Обессилев, Шаннон опустилась в большое кожаное кресло, которое пять лет назад сама подарила ему на День отца. Ему понравилось, - вспомнила она, проводя рукой по гладкой бордовой коже. "Такое большое, что выдержит и коня",- сказал он тогда, засмеялся и усадил ее к себе на колени.
Шаннон хотелось убедить себя в том, что она ощущает присутствие отца. Но, увы!

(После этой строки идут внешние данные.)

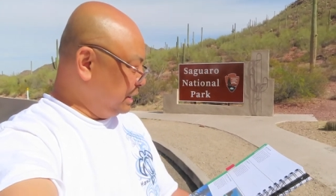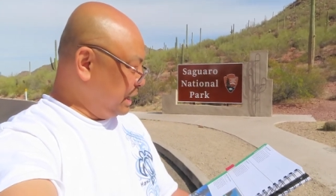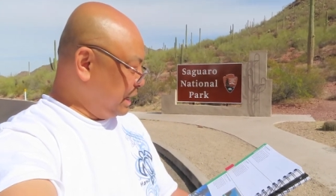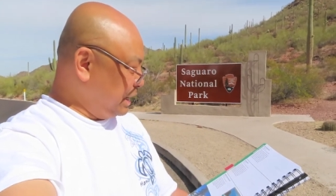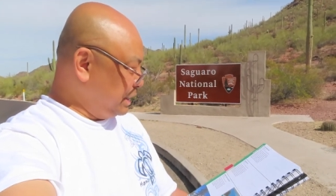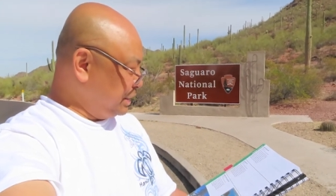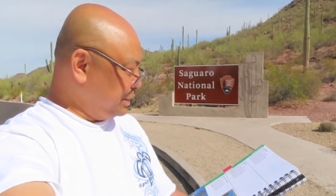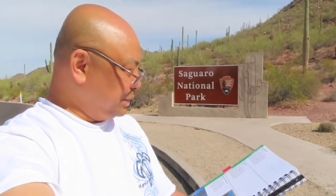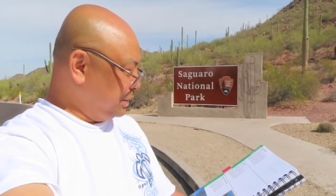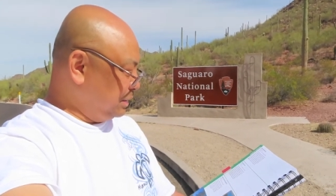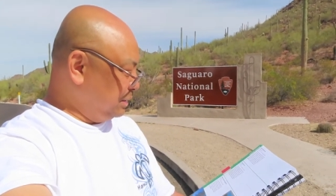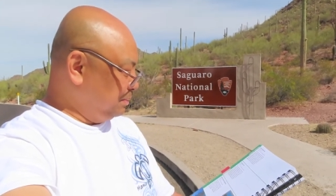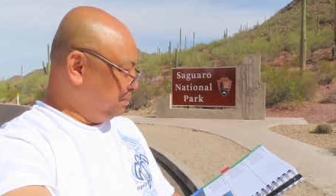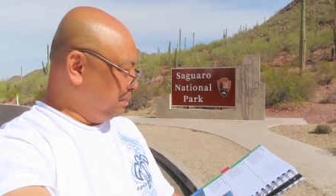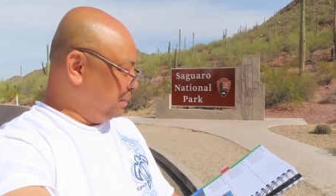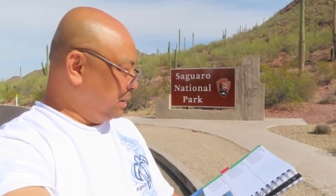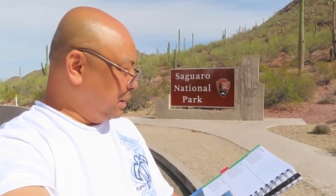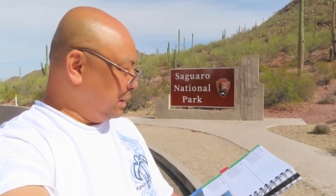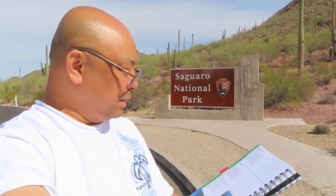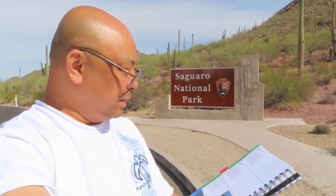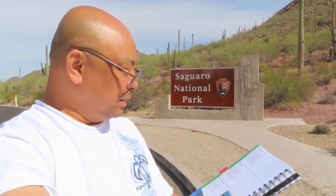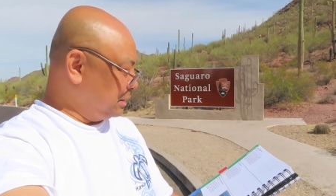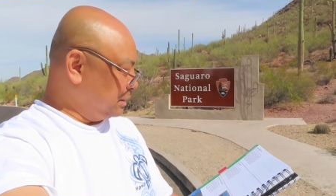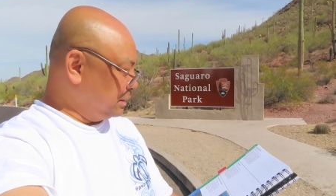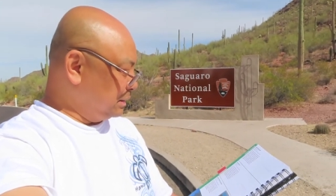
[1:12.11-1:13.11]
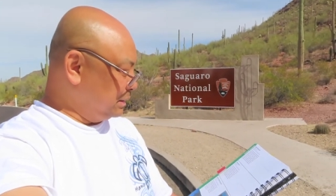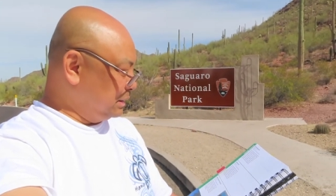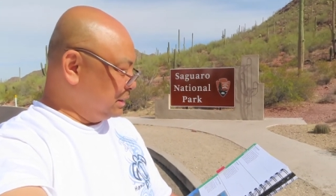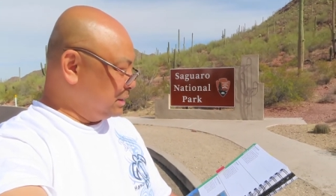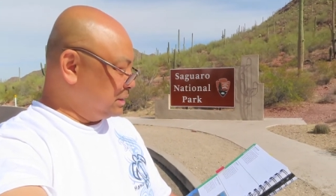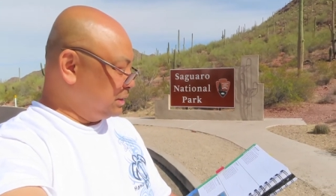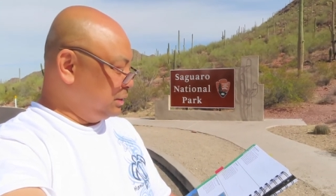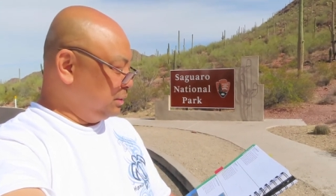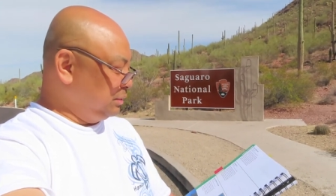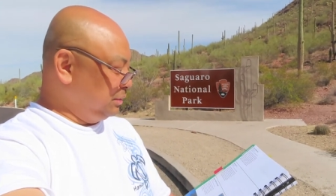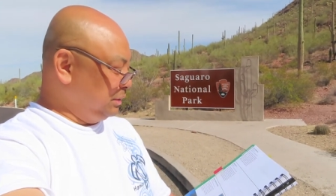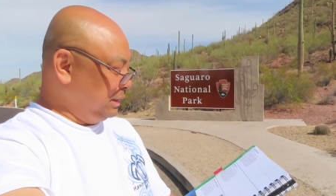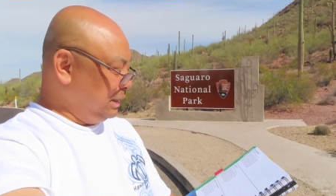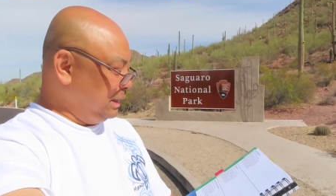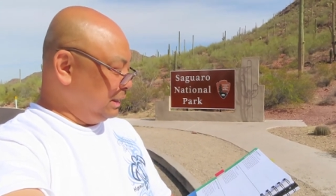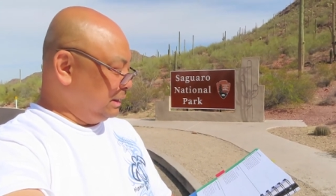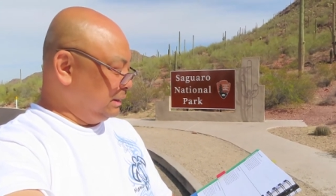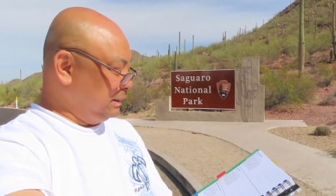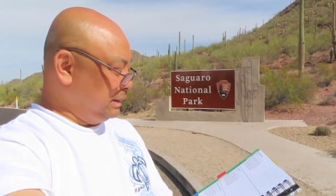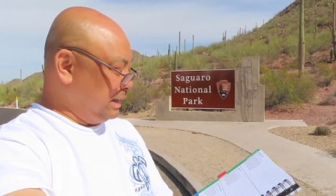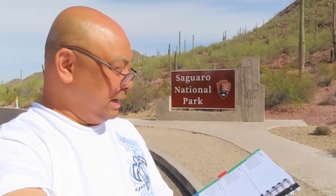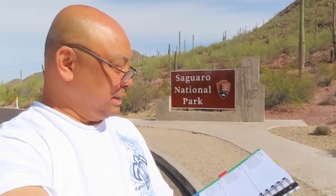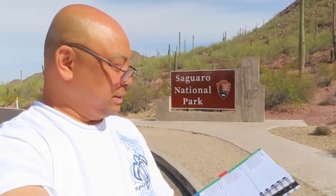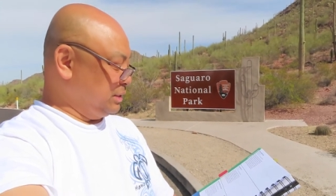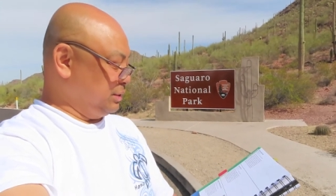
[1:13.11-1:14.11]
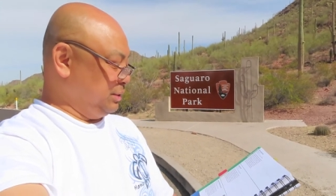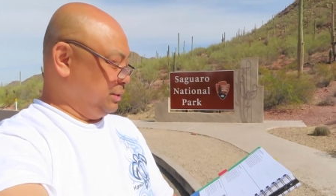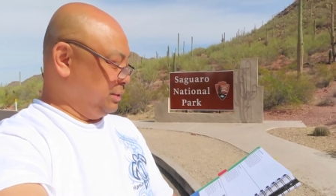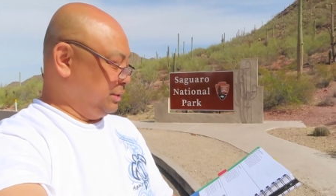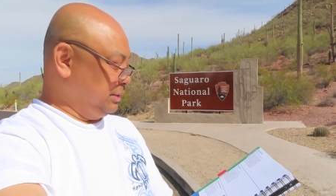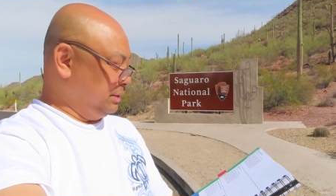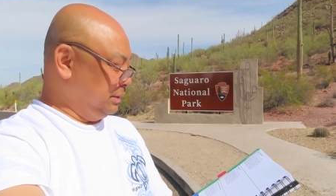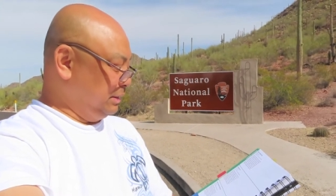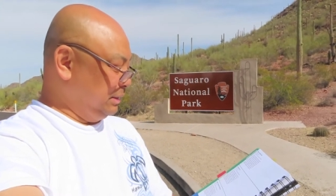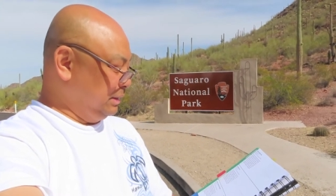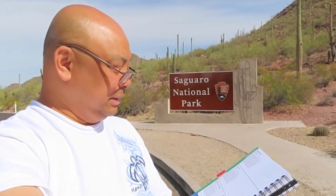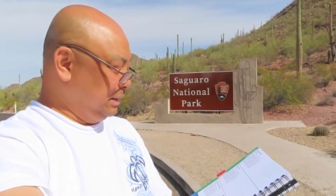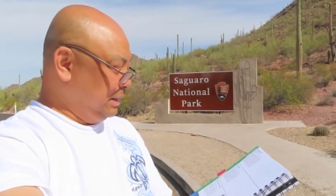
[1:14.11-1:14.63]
National Park this unique desert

– не чувствовала ничего. И только тогда, - ни во время траурной мессы, ни на кладбище, но в этот момент, - поняла, что осталась одна. Совершенно одна.
"Ни на что не хватило времени, как жаль, - подумала она уныло.
– Знать бы раньше..."
Что именно Шаннон имела в виду, - болезнь матери или правду о себе, - вряд ли сама понимала сейчас. "Узнала бы раньше, - мысленно продолжала она, размышляя о болезни, - можно было бы испробовать другие меры: нетрадиционную медицину, витаминные концентраты". Шаннон искренне полагала, что простые средства, о которых она вычитала в книжках по гомеопатии, могли помочь. Вот только время для того, чтобы воспользоваться ими, было упущено: те несколько недель, что пророчили доктора - слишком малый срок для подобной терапии. А ведь мать могла бы рассказать все раньше. Но она скрывала болезнь, равно как скрывала все остальное. "Трудно было поделиться с родной дочерью", - думала Шаннон; горечь и обида вступили в схватку со скорбью.